The company will adjust its depreciation expense in the financial statements from the change date to reflect the new rate of $8,000 annually.

Remember, any changes in depreciation methods (e.g., switching from straight-line to reducing balance) are considered changes in accounting policies and are subject to different accounting treatment, which might require restating prior periods.

What is the Depreciation Recapture Tax Rate?

Depreciation recapture tax is a tax on the gain realized from the sale or disposition of certain assets for which depreciation deductions were previously claimed. 

The tax rate for depreciation recapture depends on the type of asset being sold and the tax laws in the relevant jurisdiction. 

In the United States, for example, depreciation recapture is often associated with selling real property and depreciable business assets.

In the U.S., the tax rate for depreciation recapture on real property is generally 25%. 

This rate applies to the portion of the gain attributable to the depreciation deductions previously taken by the taxpayer. 

The remaining gain, considered a capital gain, may be subject to different tax rates, such as the long-term capital gains tax rates.
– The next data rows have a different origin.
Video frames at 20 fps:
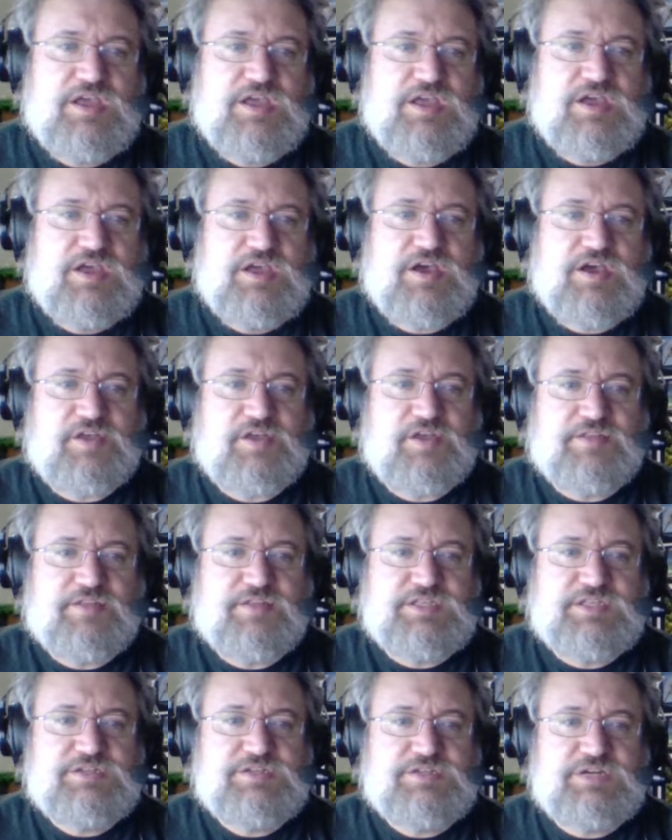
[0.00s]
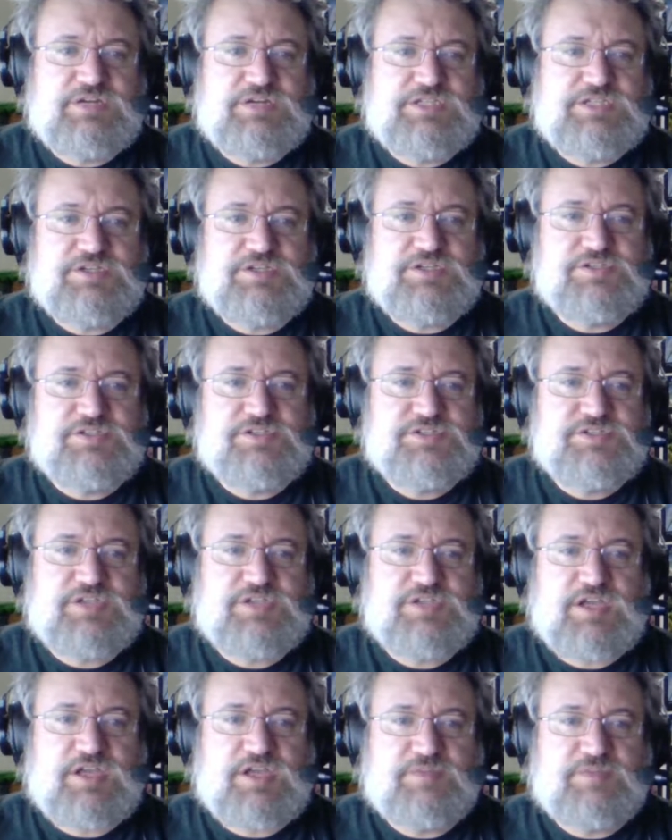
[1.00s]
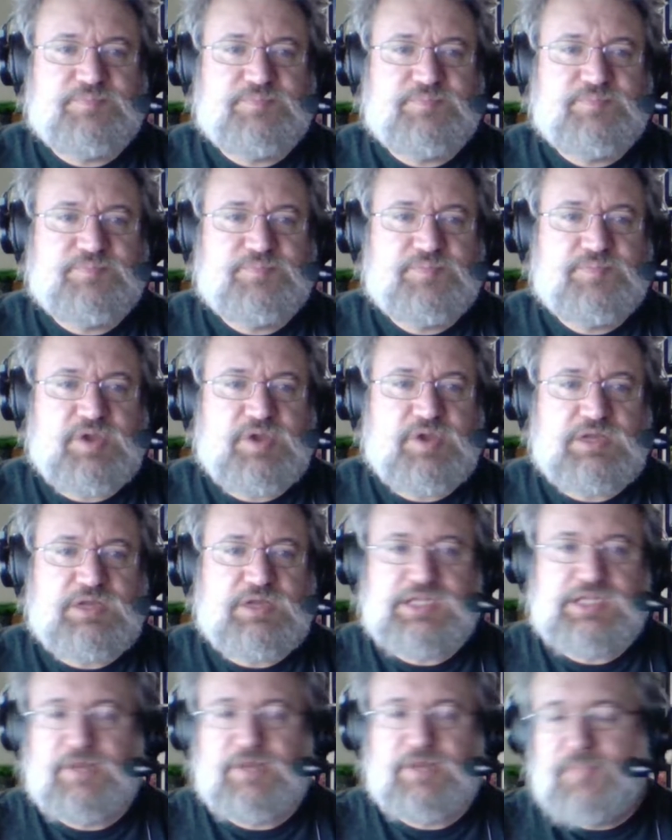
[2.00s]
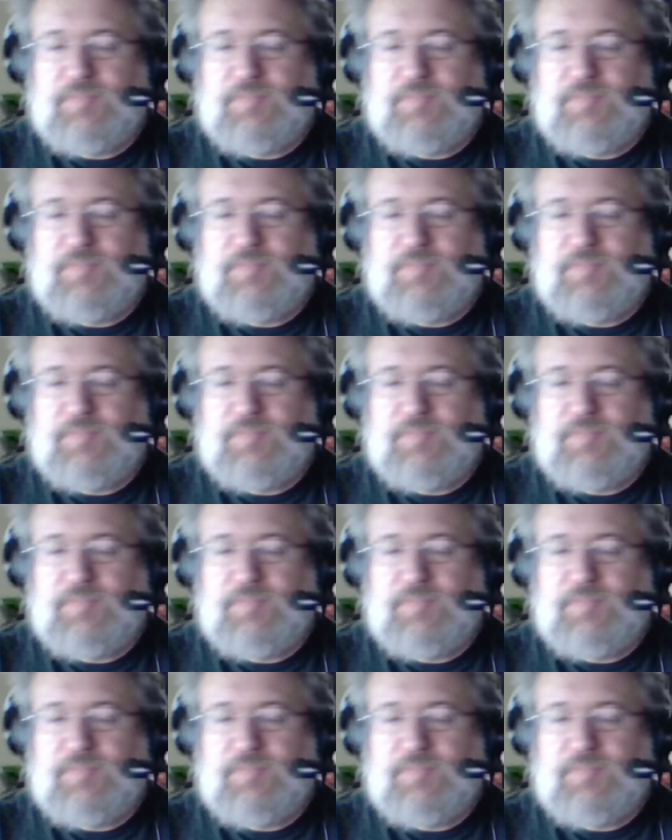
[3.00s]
All of these creatures are in there.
For depreciable business assets, such as equipment and machinery, the tax rate for depreciation recapture is typically the taxpayer’s ordinary income tax rate, which can be higher than the capital gains tax rate.

It’s important to note that tax laws and rates can vary depending on the country and specific circumstances of the taxpayer. 

Therefore, individuals and businesses should consult with a tax professional or accountant to understand the depreciation recapture tax rules and rates that apply in their particular situation.